**Task directions:** Scan the entries line by line and return those with "frames".

+---+

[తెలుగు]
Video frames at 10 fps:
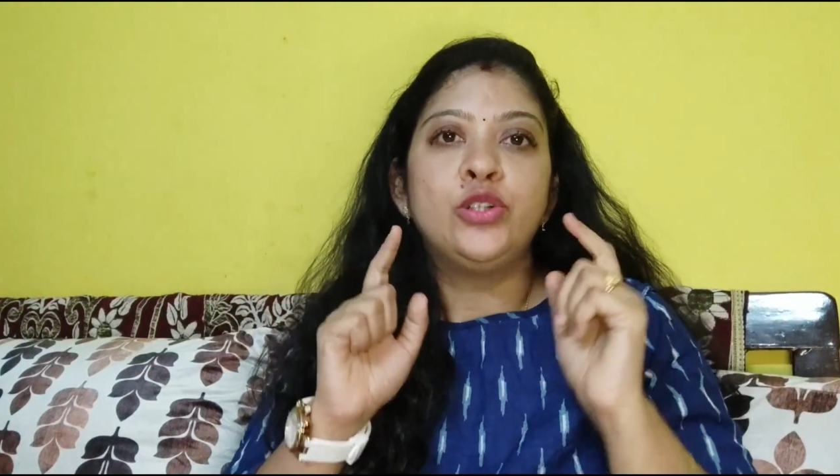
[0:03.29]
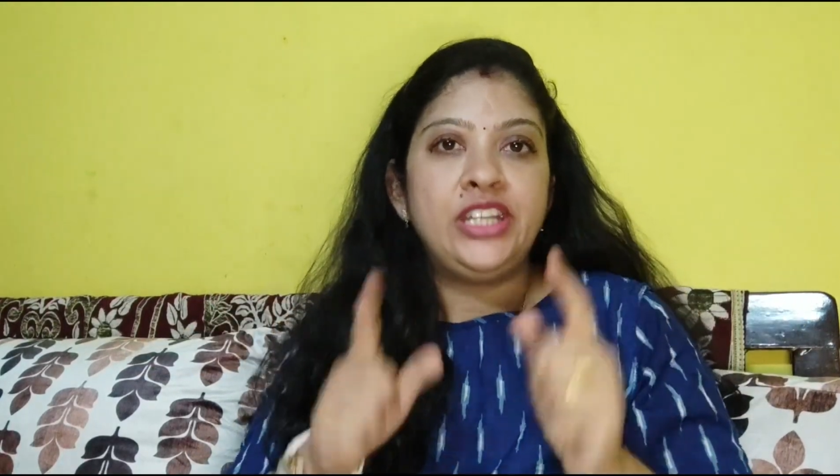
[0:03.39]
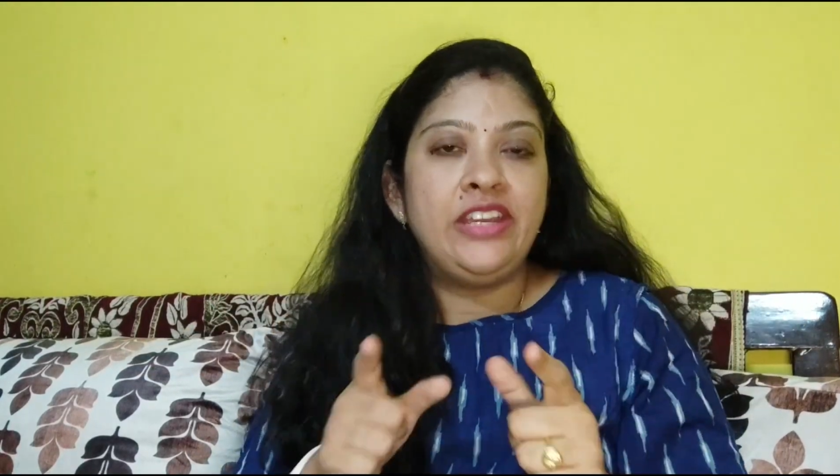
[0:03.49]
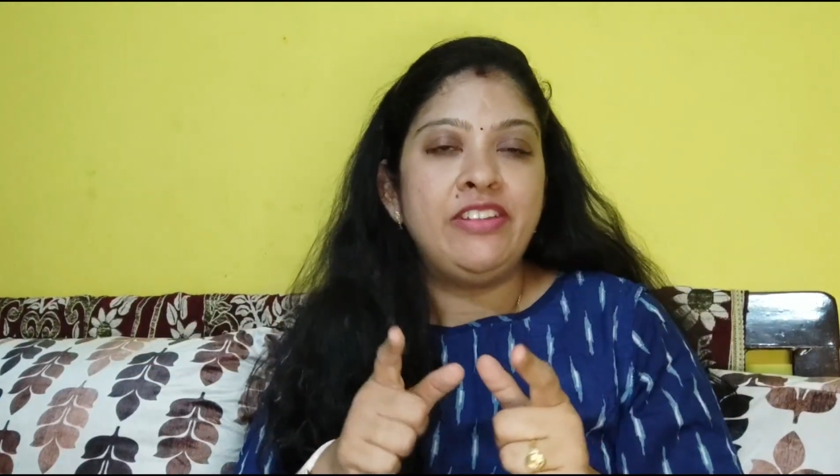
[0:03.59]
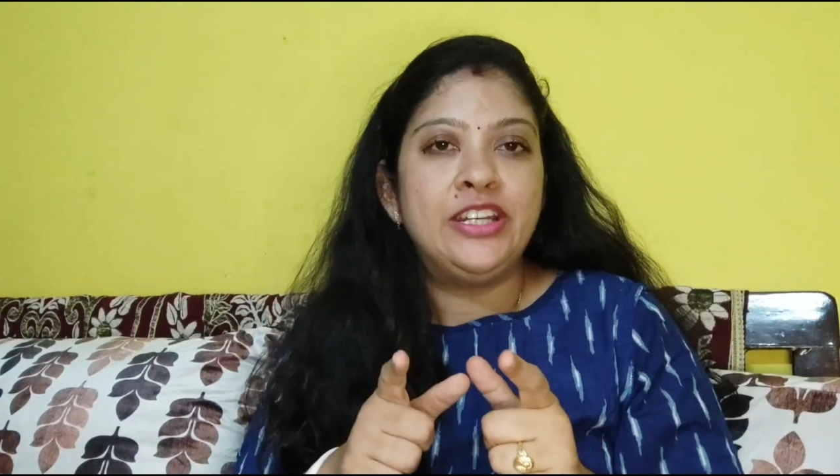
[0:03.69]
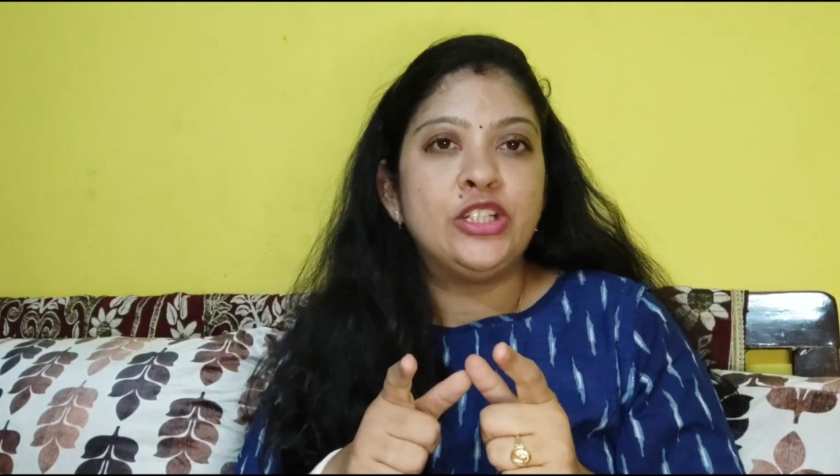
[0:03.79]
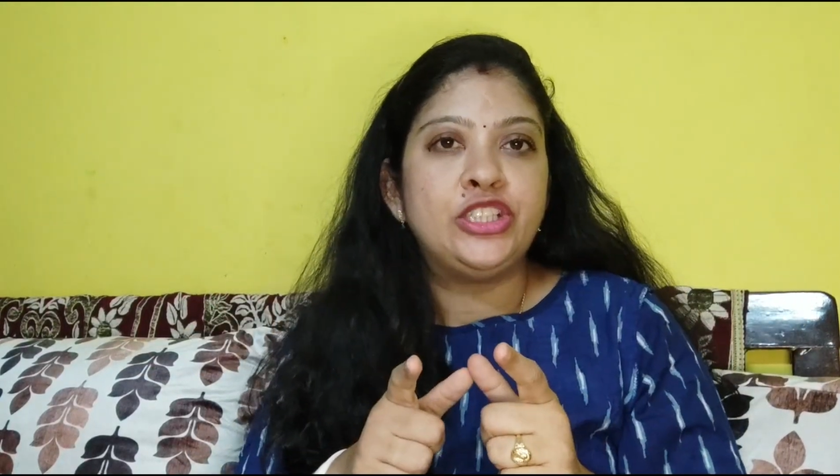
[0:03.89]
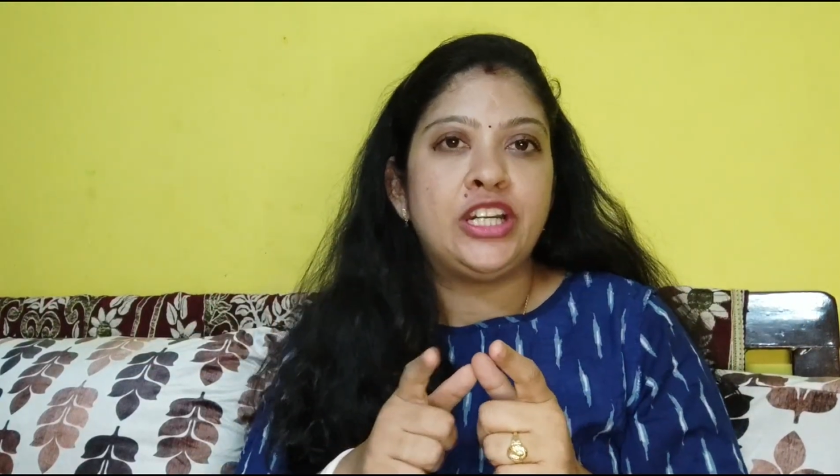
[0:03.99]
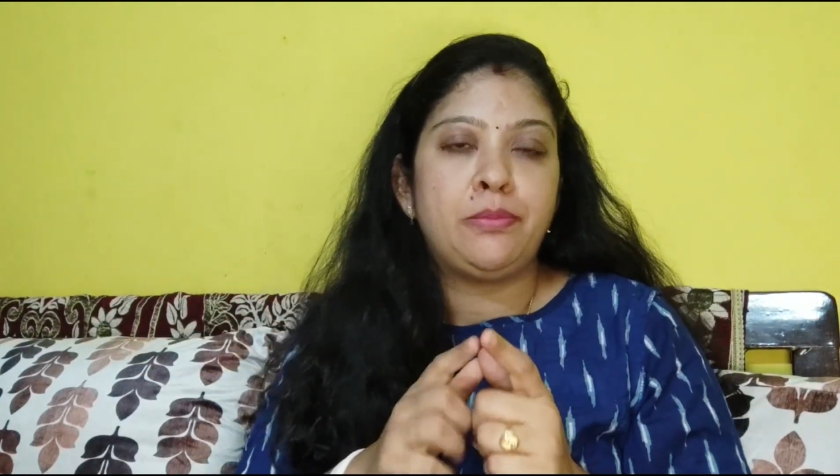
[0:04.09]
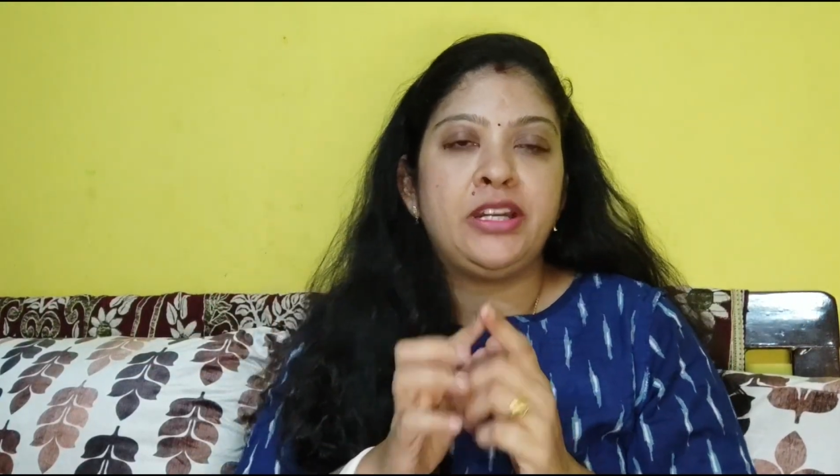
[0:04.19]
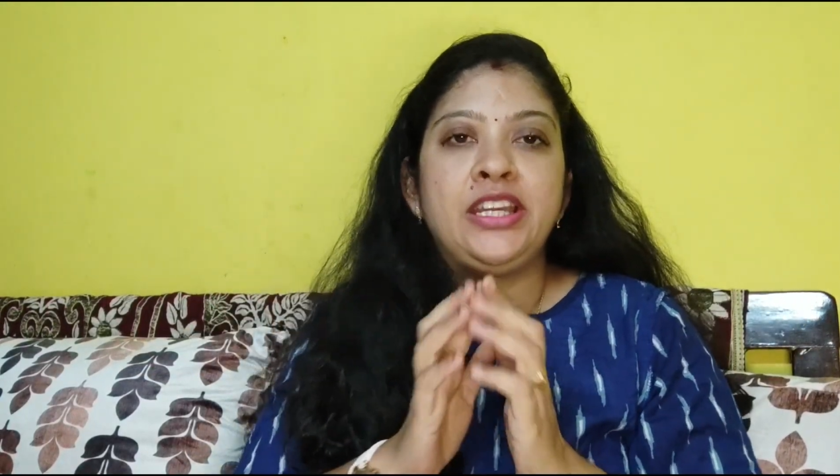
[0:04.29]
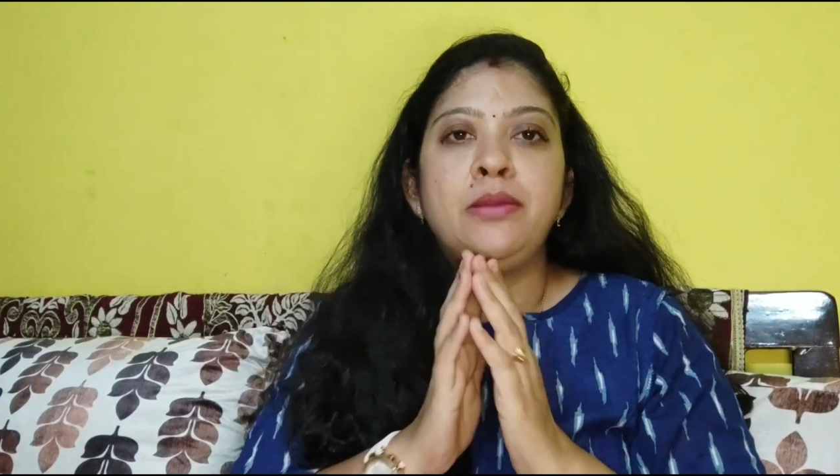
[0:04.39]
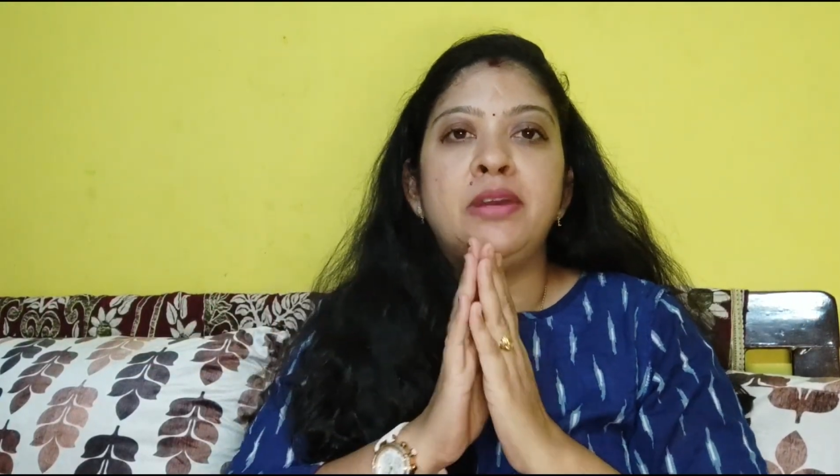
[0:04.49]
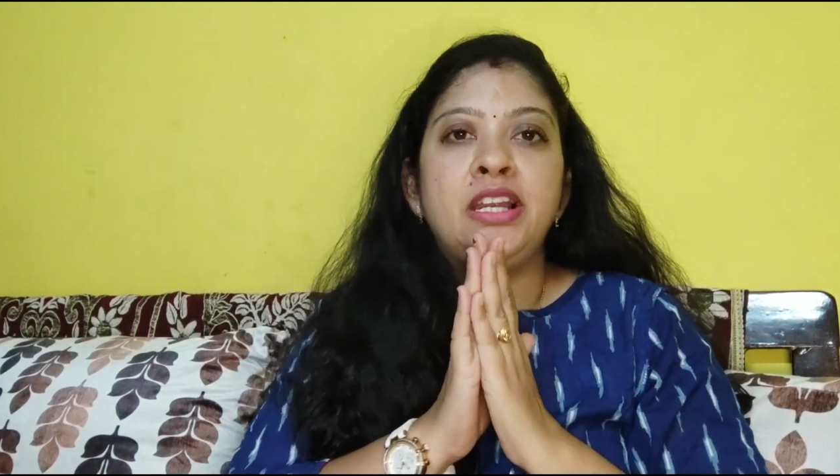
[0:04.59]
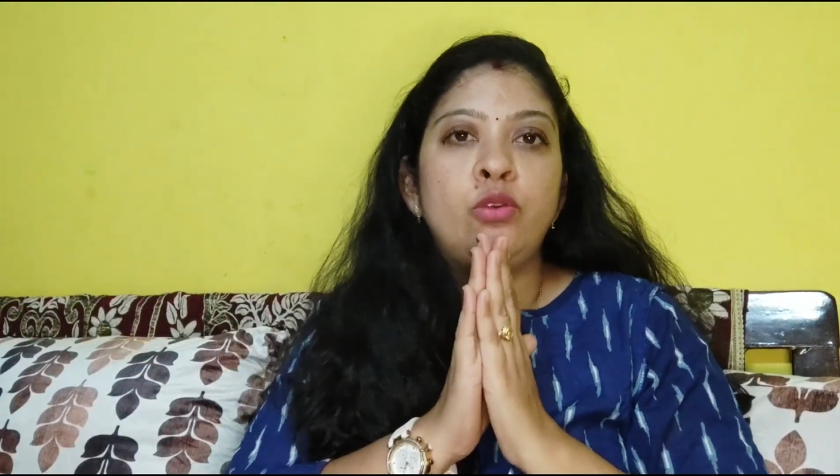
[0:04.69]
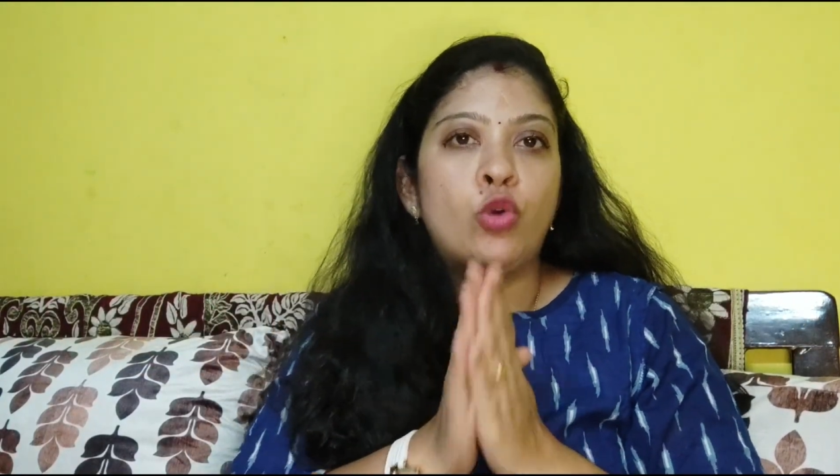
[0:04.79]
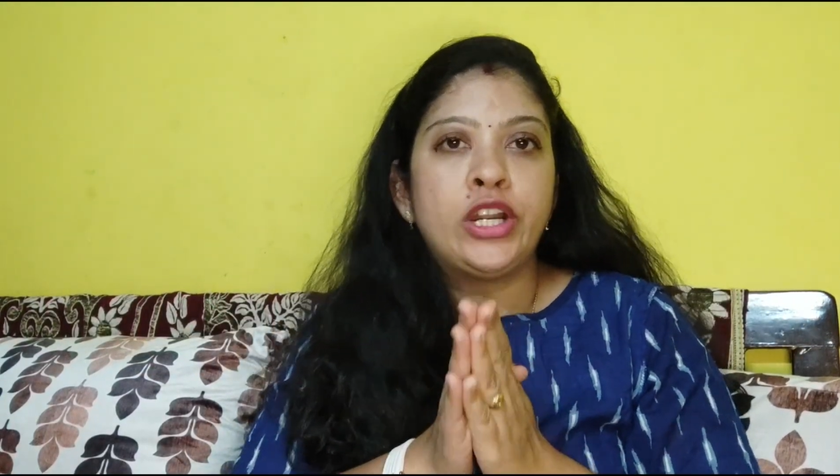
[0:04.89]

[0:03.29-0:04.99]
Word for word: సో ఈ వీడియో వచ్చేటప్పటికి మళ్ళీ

+---+

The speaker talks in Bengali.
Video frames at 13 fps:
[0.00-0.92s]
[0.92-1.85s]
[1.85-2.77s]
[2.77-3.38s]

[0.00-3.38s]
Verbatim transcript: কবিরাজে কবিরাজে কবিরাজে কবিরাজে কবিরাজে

+---+

**Result of the exercise:**
Video frames at 10 fps:
Video frames at 13 fps:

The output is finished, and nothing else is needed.